== What the task requires ==
Once you find the line with "Frames from a" in the data below, transcribe exactly each line from there to the line with "[00:08:49.77 to 00:08:50.77]", inclusive, and nothing else. Drop the pictures.
Material for this exercise Start Marker
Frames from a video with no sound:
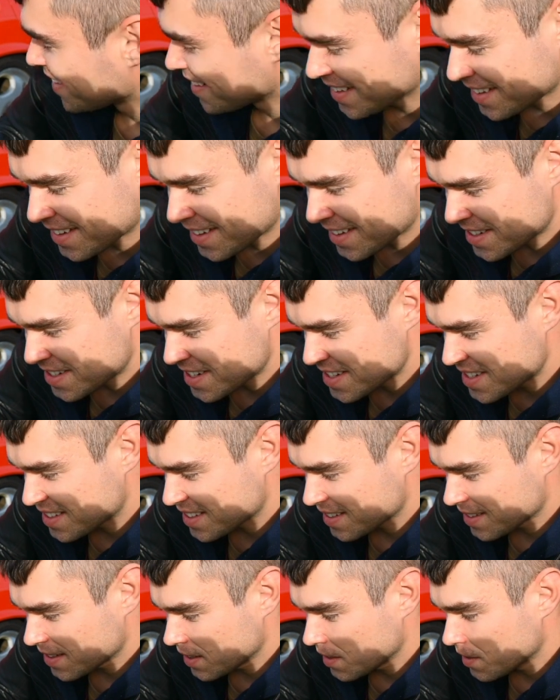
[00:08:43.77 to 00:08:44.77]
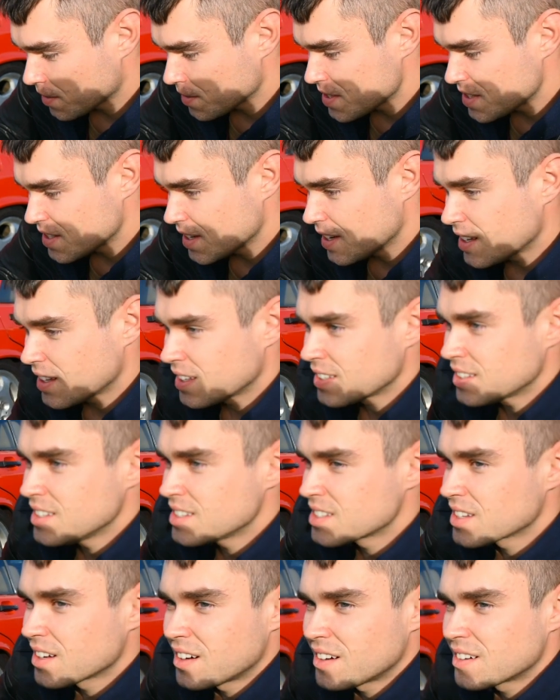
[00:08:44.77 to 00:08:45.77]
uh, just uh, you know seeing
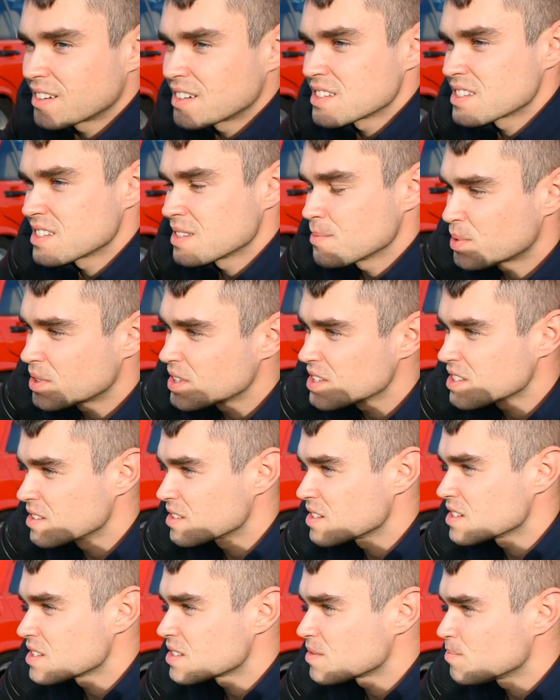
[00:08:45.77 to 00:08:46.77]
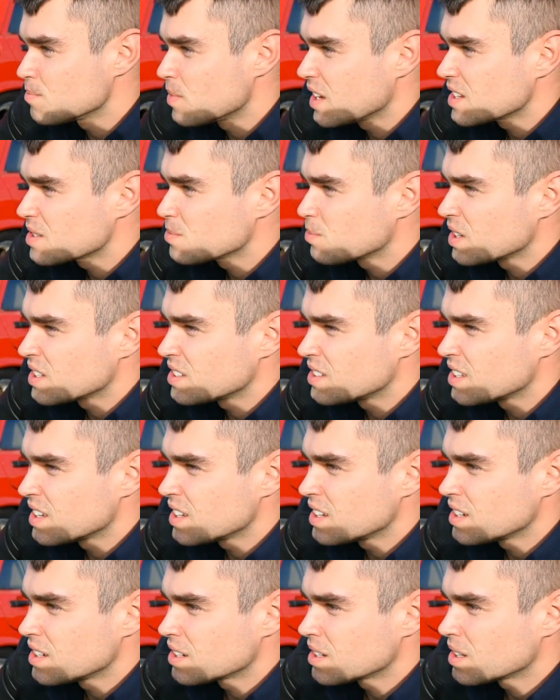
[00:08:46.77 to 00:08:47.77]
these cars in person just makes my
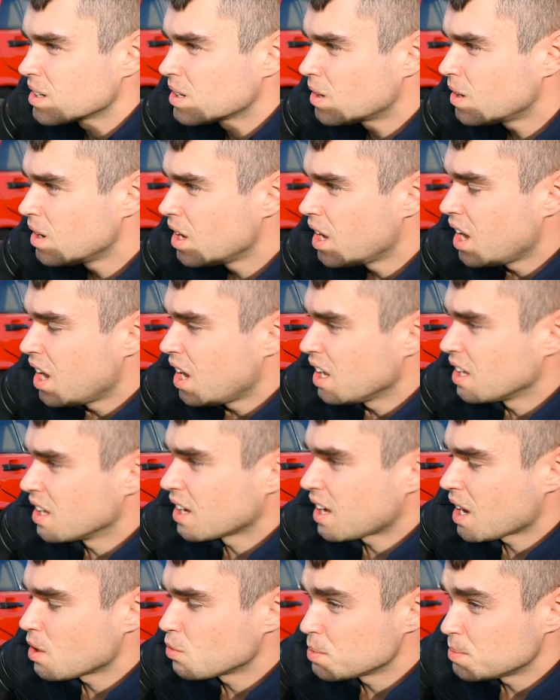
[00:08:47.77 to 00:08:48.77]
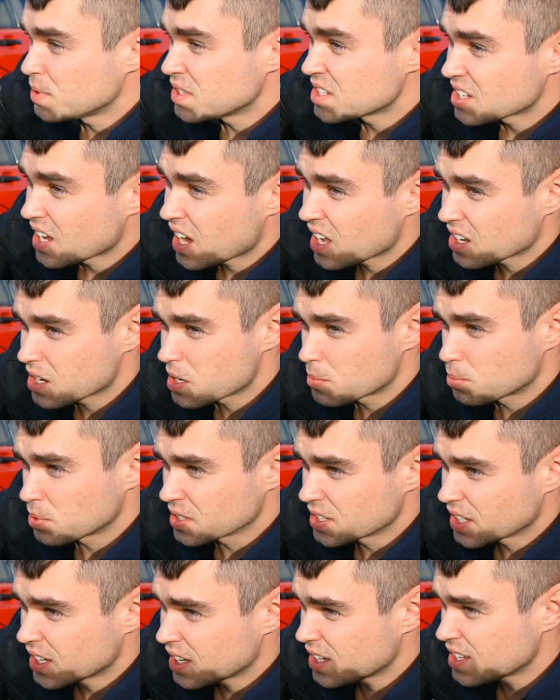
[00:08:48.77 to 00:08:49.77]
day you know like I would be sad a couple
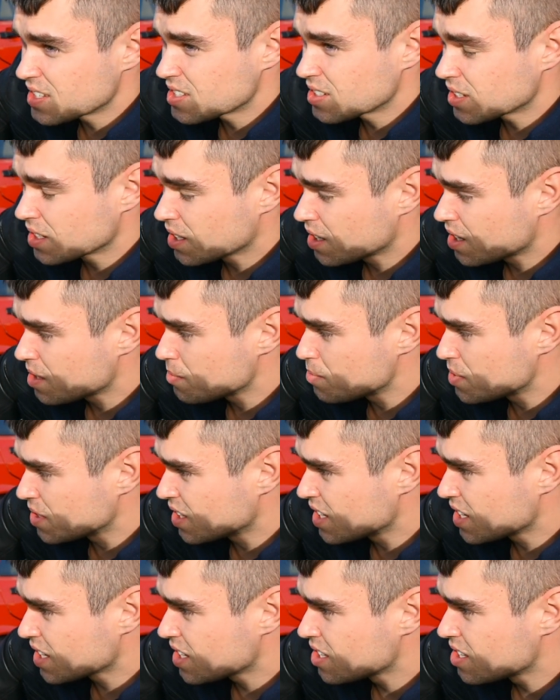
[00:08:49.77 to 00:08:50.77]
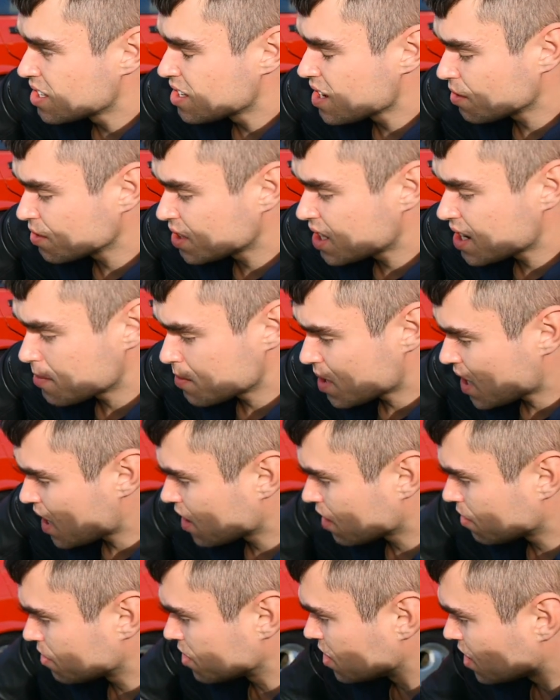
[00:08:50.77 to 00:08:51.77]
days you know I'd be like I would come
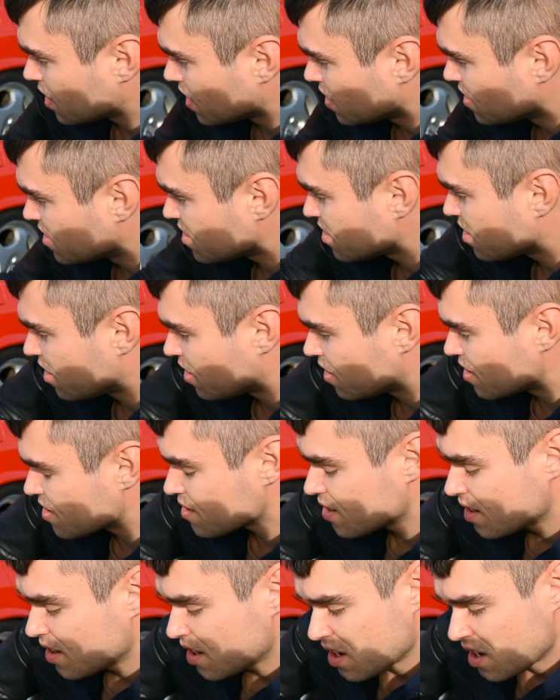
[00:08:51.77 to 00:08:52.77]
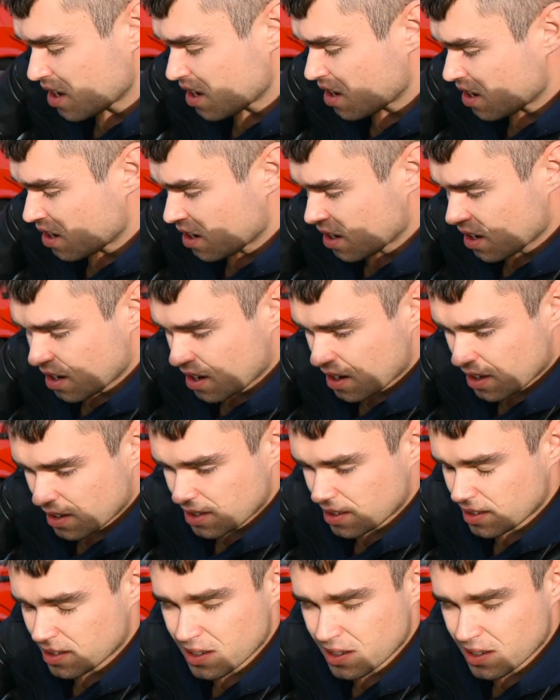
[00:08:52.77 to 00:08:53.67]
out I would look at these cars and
Material for this exercise End Marker
Material for this exercise Start Marker
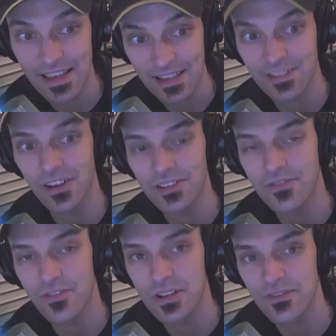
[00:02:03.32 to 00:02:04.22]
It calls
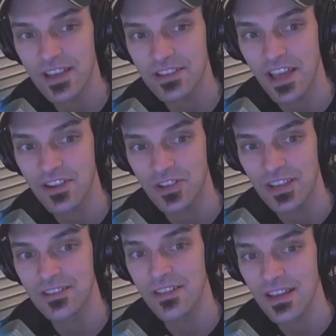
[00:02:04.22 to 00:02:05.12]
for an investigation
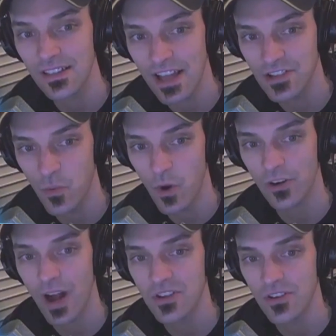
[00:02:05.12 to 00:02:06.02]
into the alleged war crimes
Material for this exercise End Marker
Material for this exercise Start Marker
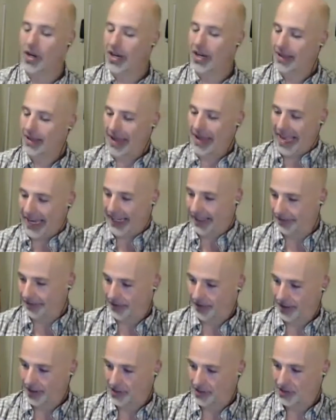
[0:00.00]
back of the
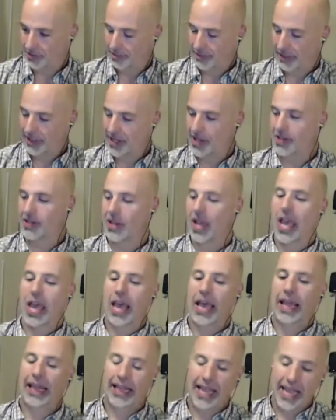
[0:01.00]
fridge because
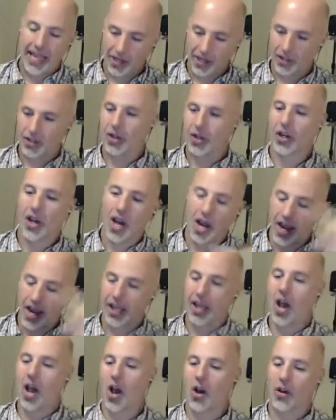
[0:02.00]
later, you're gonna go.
Material for this exercise End Marker
== Answer space ==
Frames from a video with no sound:
[00:08:43.77 to 00:08:44.77]
[00:08:44.77 to 00:08:45.77]
uh, just uh, you know seeing
[00:08:45.77 to 00:08:46.77]
[00:08:46.77 to 00:08:47.77]
these cars in person just makes my
[00:08:47.77 to 00:08:48.77]
[00:08:48.77 to 00:08:49.77]
day you know like I would be sad a couple
[00:08:49.77 to 00:08:50.77]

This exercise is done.